Stored dataset items:
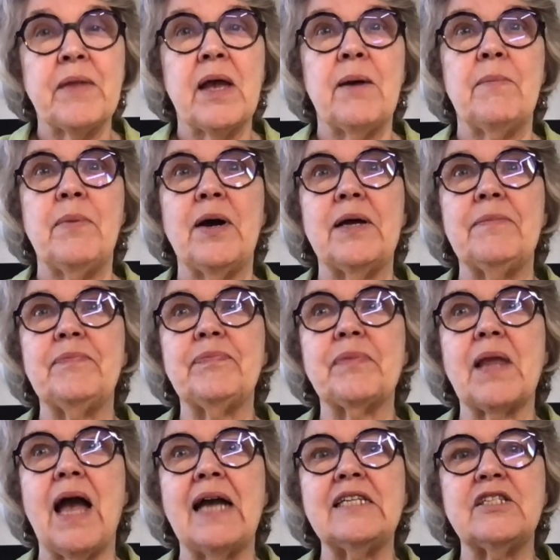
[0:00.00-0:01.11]
But
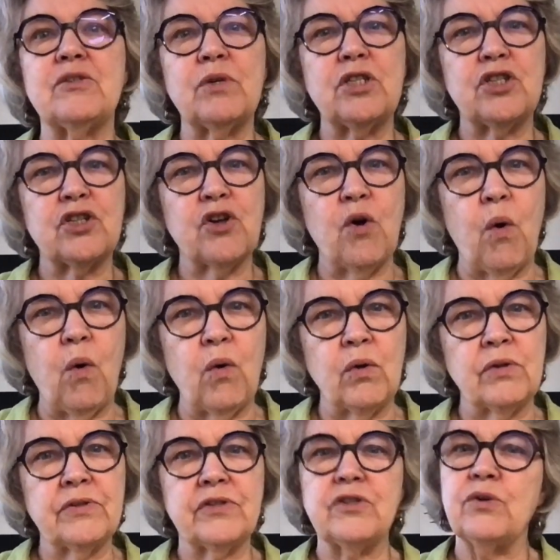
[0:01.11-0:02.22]
I switched
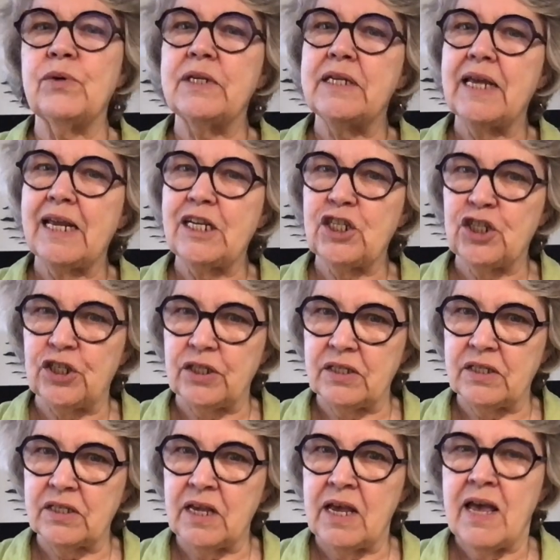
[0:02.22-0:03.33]
goals to
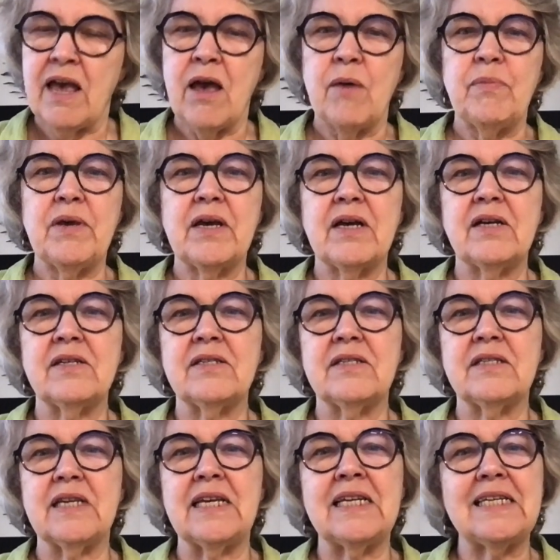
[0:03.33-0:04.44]
intentions because
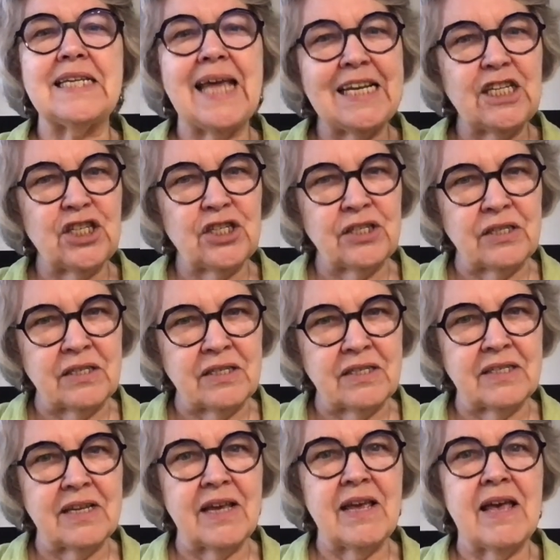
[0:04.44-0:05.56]
intentions
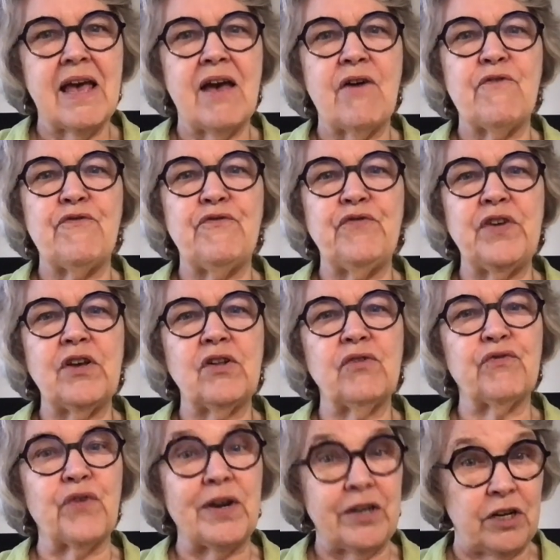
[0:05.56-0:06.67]
feel
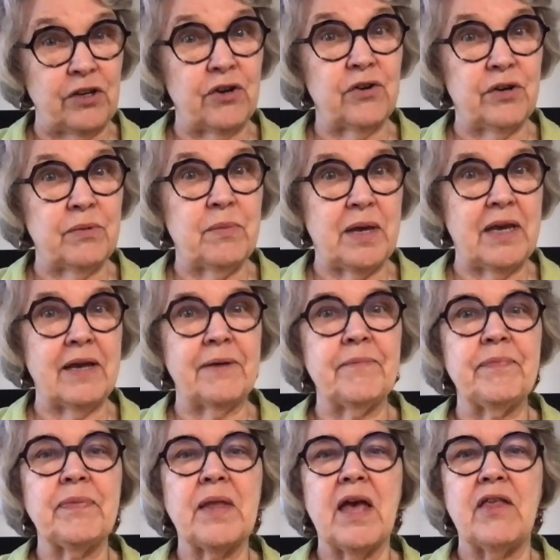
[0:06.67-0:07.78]
friendlier to me
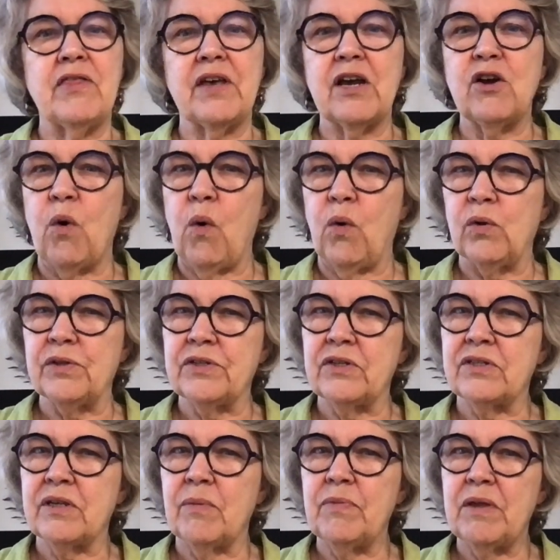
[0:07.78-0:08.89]
than goals. There's
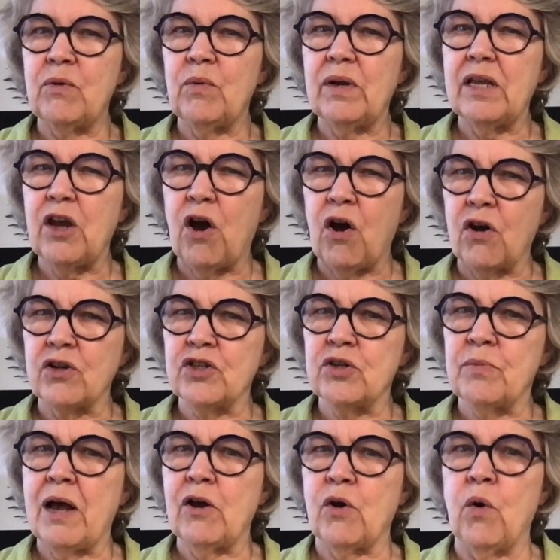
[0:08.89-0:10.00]
something really harsh
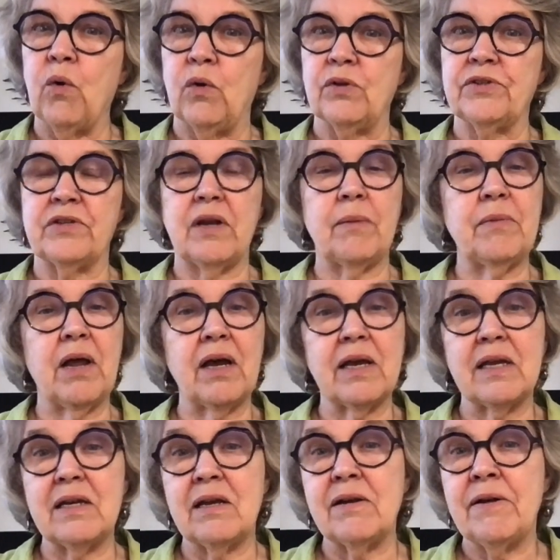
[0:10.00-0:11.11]
about goals. And I'm not going
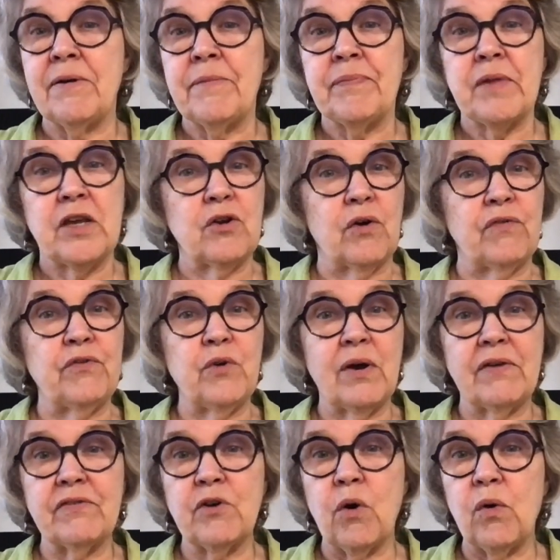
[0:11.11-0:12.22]
to, if you
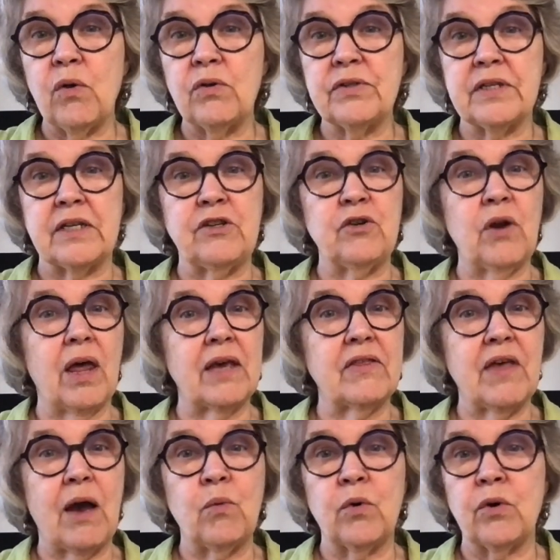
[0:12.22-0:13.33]
have goals and you like
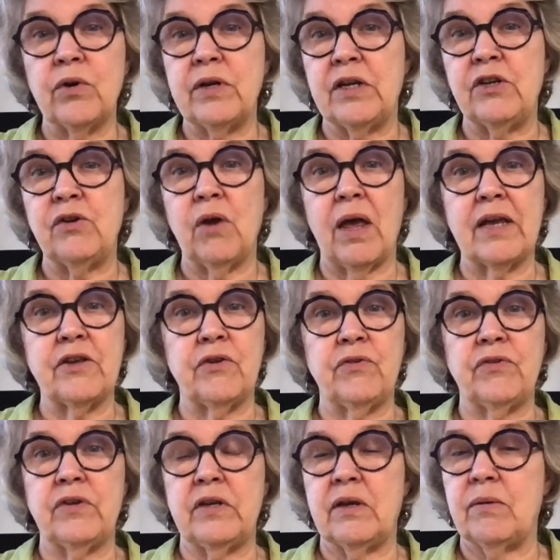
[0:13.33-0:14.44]
that word and you like
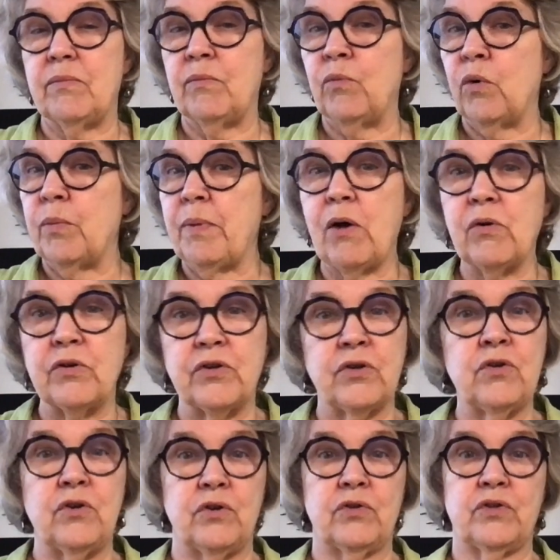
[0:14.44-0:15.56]
using it, more power to
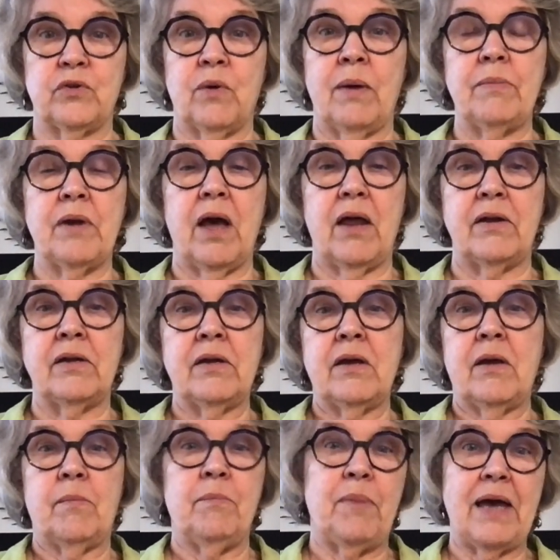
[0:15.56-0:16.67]
you. So I'm not
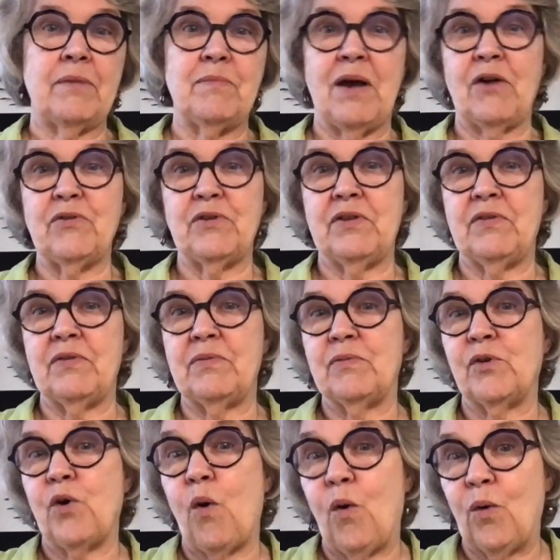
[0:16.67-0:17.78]
bad-mouthing
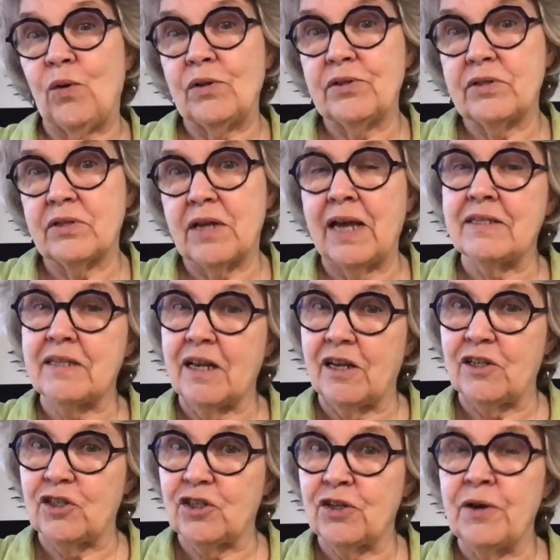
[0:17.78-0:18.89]
goals as
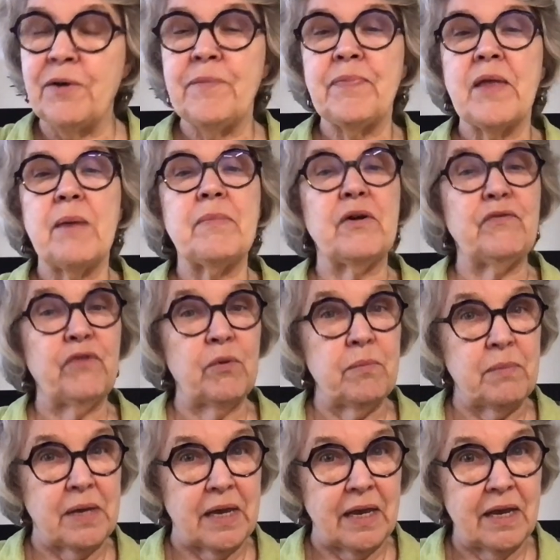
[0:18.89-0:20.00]
such. But for
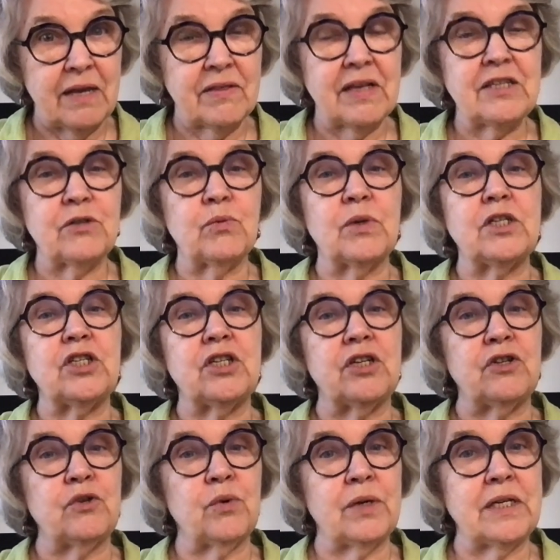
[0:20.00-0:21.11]
me, they switched
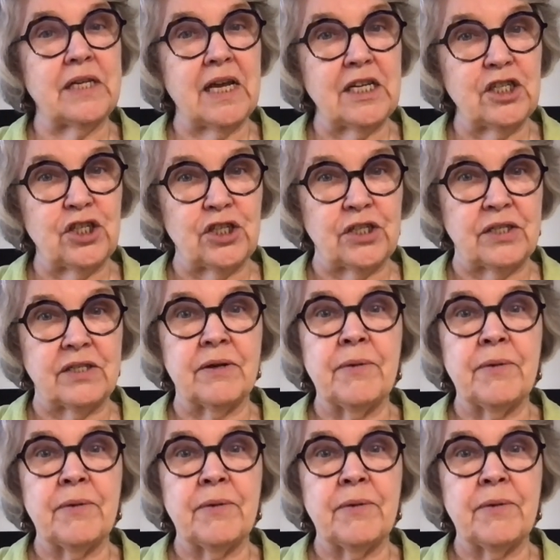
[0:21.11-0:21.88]
into intentions.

» Exercise objective: Leaving aside the images, write out every entry above exactly.

» Exercise response:
[0:00.00-0:01.11]
But
[0:01.11-0:02.22]
I switched
[0:02.22-0:03.33]
goals to
[0:03.33-0:04.44]
intentions because
[0:04.44-0:05.56]
intentions
[0:05.56-0:06.67]
feel
[0:06.67-0:07.78]
friendlier to me
[0:07.78-0:08.89]
than goals. There's
[0:08.89-0:10.00]
something really harsh
[0:10.00-0:11.11]
about goals. And I'm not going
[0:11.11-0:12.22]
to, if you
[0:12.22-0:13.33]
have goals and you like
[0:13.33-0:14.44]
that word and you like
[0:14.44-0:15.56]
using it, more power to
[0:15.56-0:16.67]
you. So I'm not
[0:16.67-0:17.78]
bad-mouthing
[0:17.78-0:18.89]
goals as
[0:18.89-0:20.00]
such. But for
[0:20.00-0:21.11]
me, they switched
[0:21.11-0:21.88]
into intentions.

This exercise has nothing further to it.